During her first few weeks on campus, before students returned for the semester, Lee took a walking tour of each academic department. She talked with deans and directors along the way, and these face-to-face, albeit socially distanced, interactions helped her forge new relationships, a foundation she has been building on even as the logistical challenges of her new role set in.


“I’ve got more than a thousand messages in my inboxes right now — all read, but I am working on responses — and text messages I haven’t read,” Lee said. “But I see God’s face; I see the order and beauty in the messiness of daily life.”

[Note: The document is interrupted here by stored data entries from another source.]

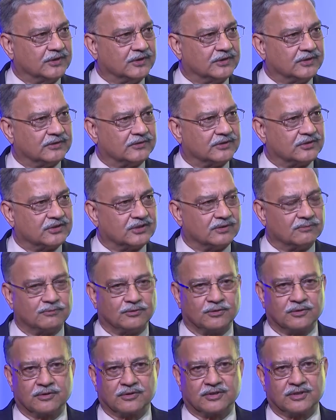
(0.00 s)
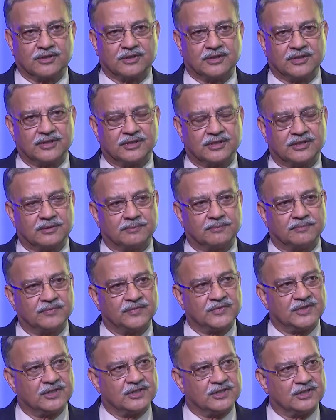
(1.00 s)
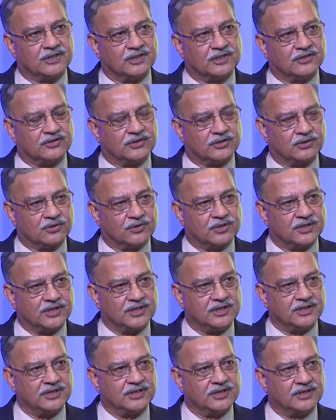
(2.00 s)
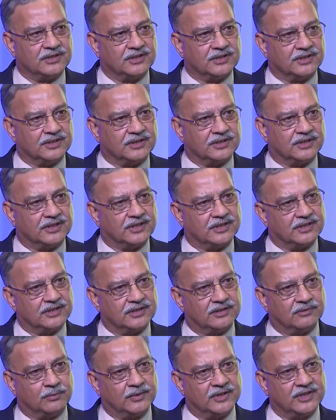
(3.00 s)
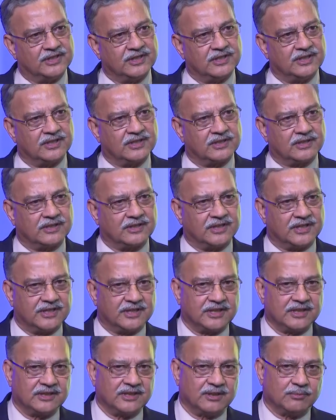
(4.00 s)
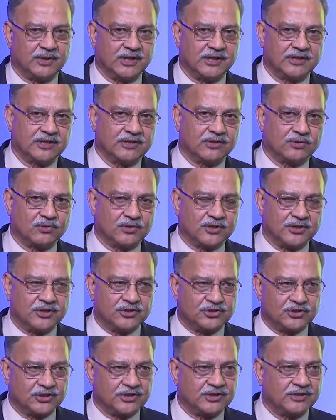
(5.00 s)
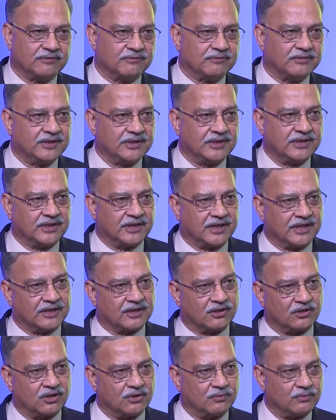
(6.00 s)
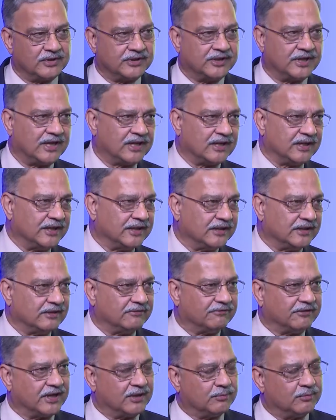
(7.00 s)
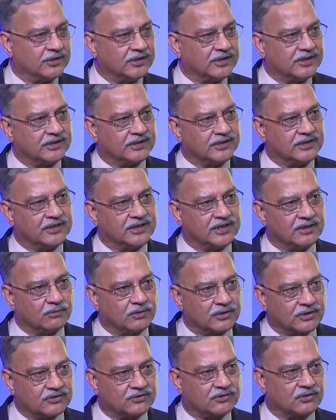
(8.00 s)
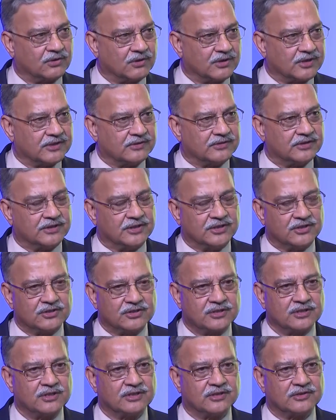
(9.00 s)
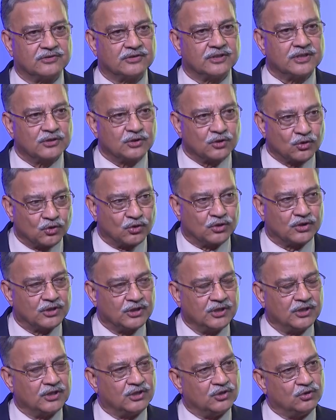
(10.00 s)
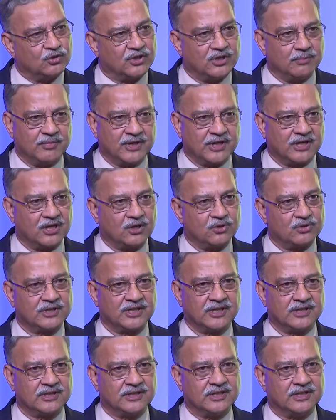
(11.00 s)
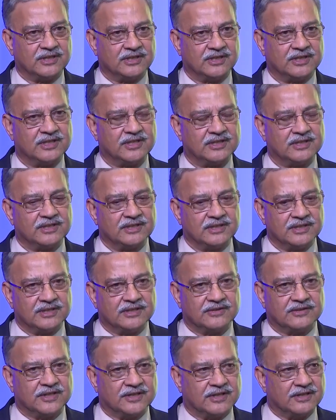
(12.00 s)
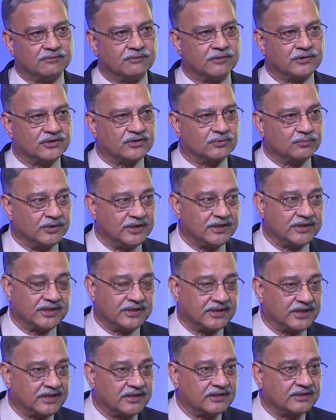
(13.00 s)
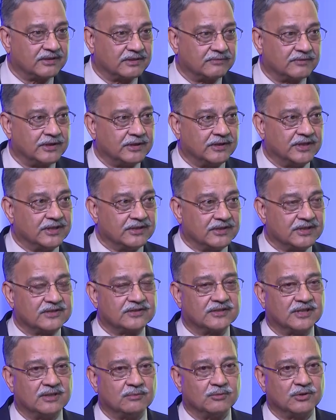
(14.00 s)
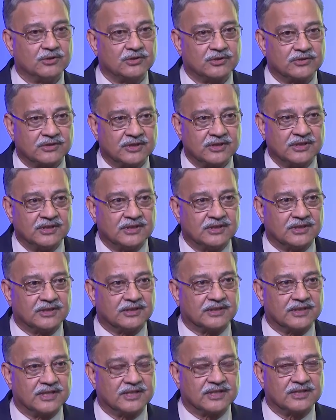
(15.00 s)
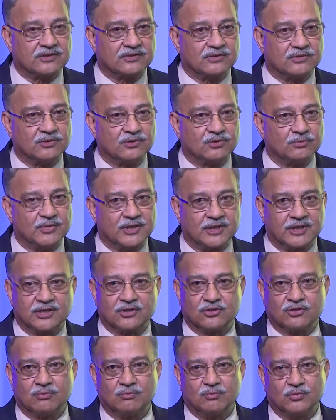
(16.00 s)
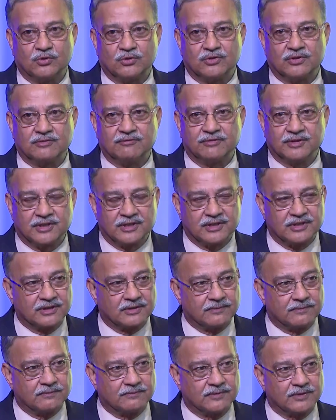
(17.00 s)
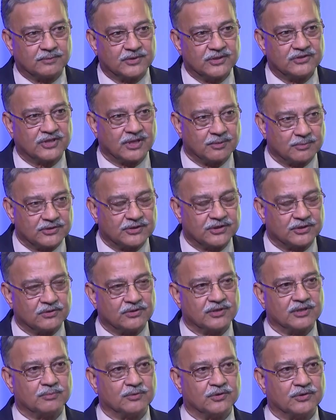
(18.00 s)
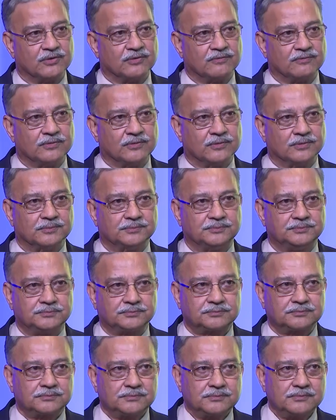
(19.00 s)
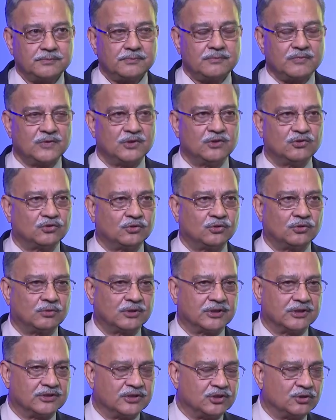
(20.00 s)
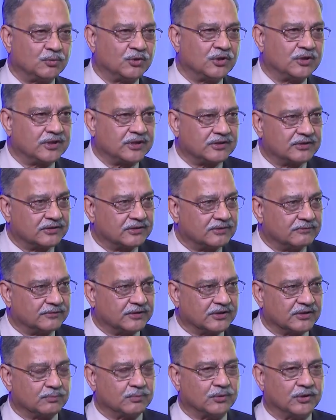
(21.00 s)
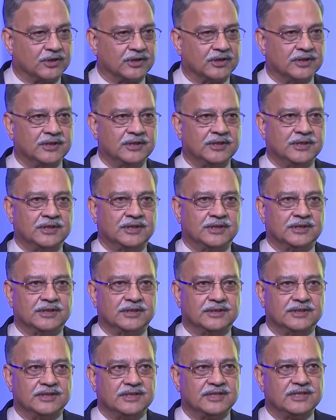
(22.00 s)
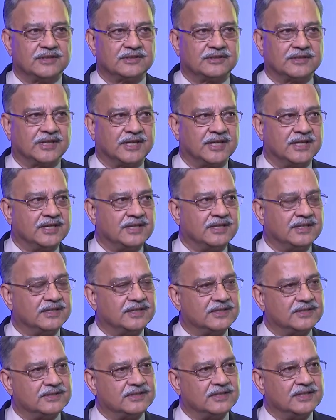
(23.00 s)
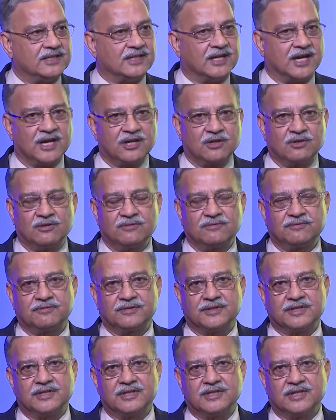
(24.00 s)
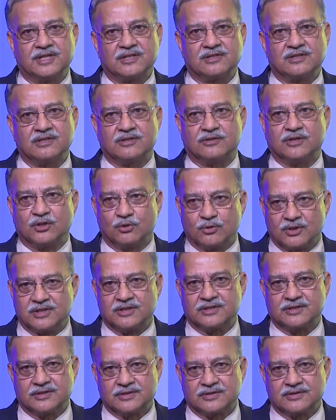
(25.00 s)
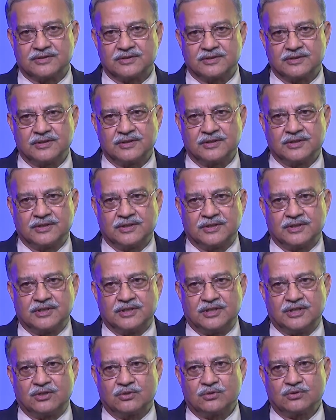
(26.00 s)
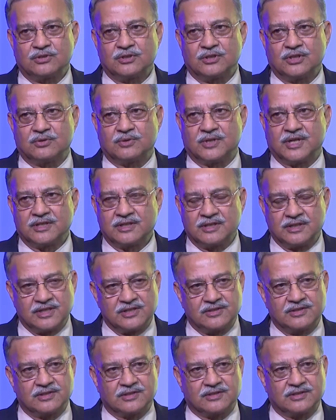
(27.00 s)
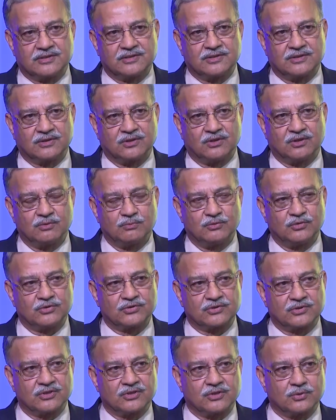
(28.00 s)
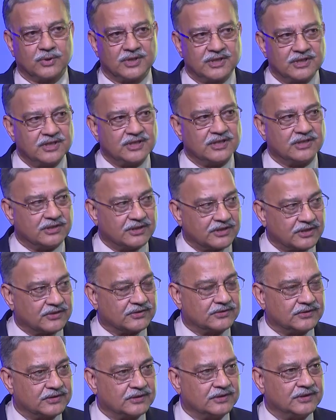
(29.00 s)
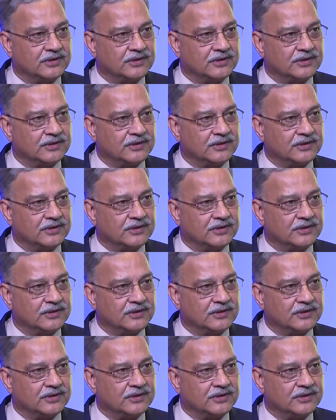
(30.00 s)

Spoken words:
system for data security, and the way they are creating the Belt and Road Initiative, and along with that laying the fiber and creating what is called as the digital Silk Road, you can make out that the internet is heading for a split, and that is a very dangerous sign, because that is going to make our job more difficult from the cyber security point of view. So geopolitics is the first point. The second is the lack of international regulations. It took the United Nations almost 20 years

Recently, when Wheaton experienced its first light dusting of snow in October, Lee noticed how the tiny flakes landed on the rose bushes in her backyard. The image reminded her of Isaiah 40:8: “The grass withers and the flower fades, but the word of the Lord will last forever.”


In its way, the snow was not unlike the jacaranda trees back at her home in San Diego, their branches filled with bunches of purple flowers in the spring and summer. When the flowers fall, Lee said, they carpet the roads, treating cars and passersby as royalty. 


“In due time,” Lee said, “the wind will come and blow the jacaranda petals away, but they’ll bloom again. It’s a cycle. Sometimes we just have to live in the messiness as a form of acceptance. Being able to see hope in that life-giving cycle, and see God in this plan — I think that provides anchoring and resilience.”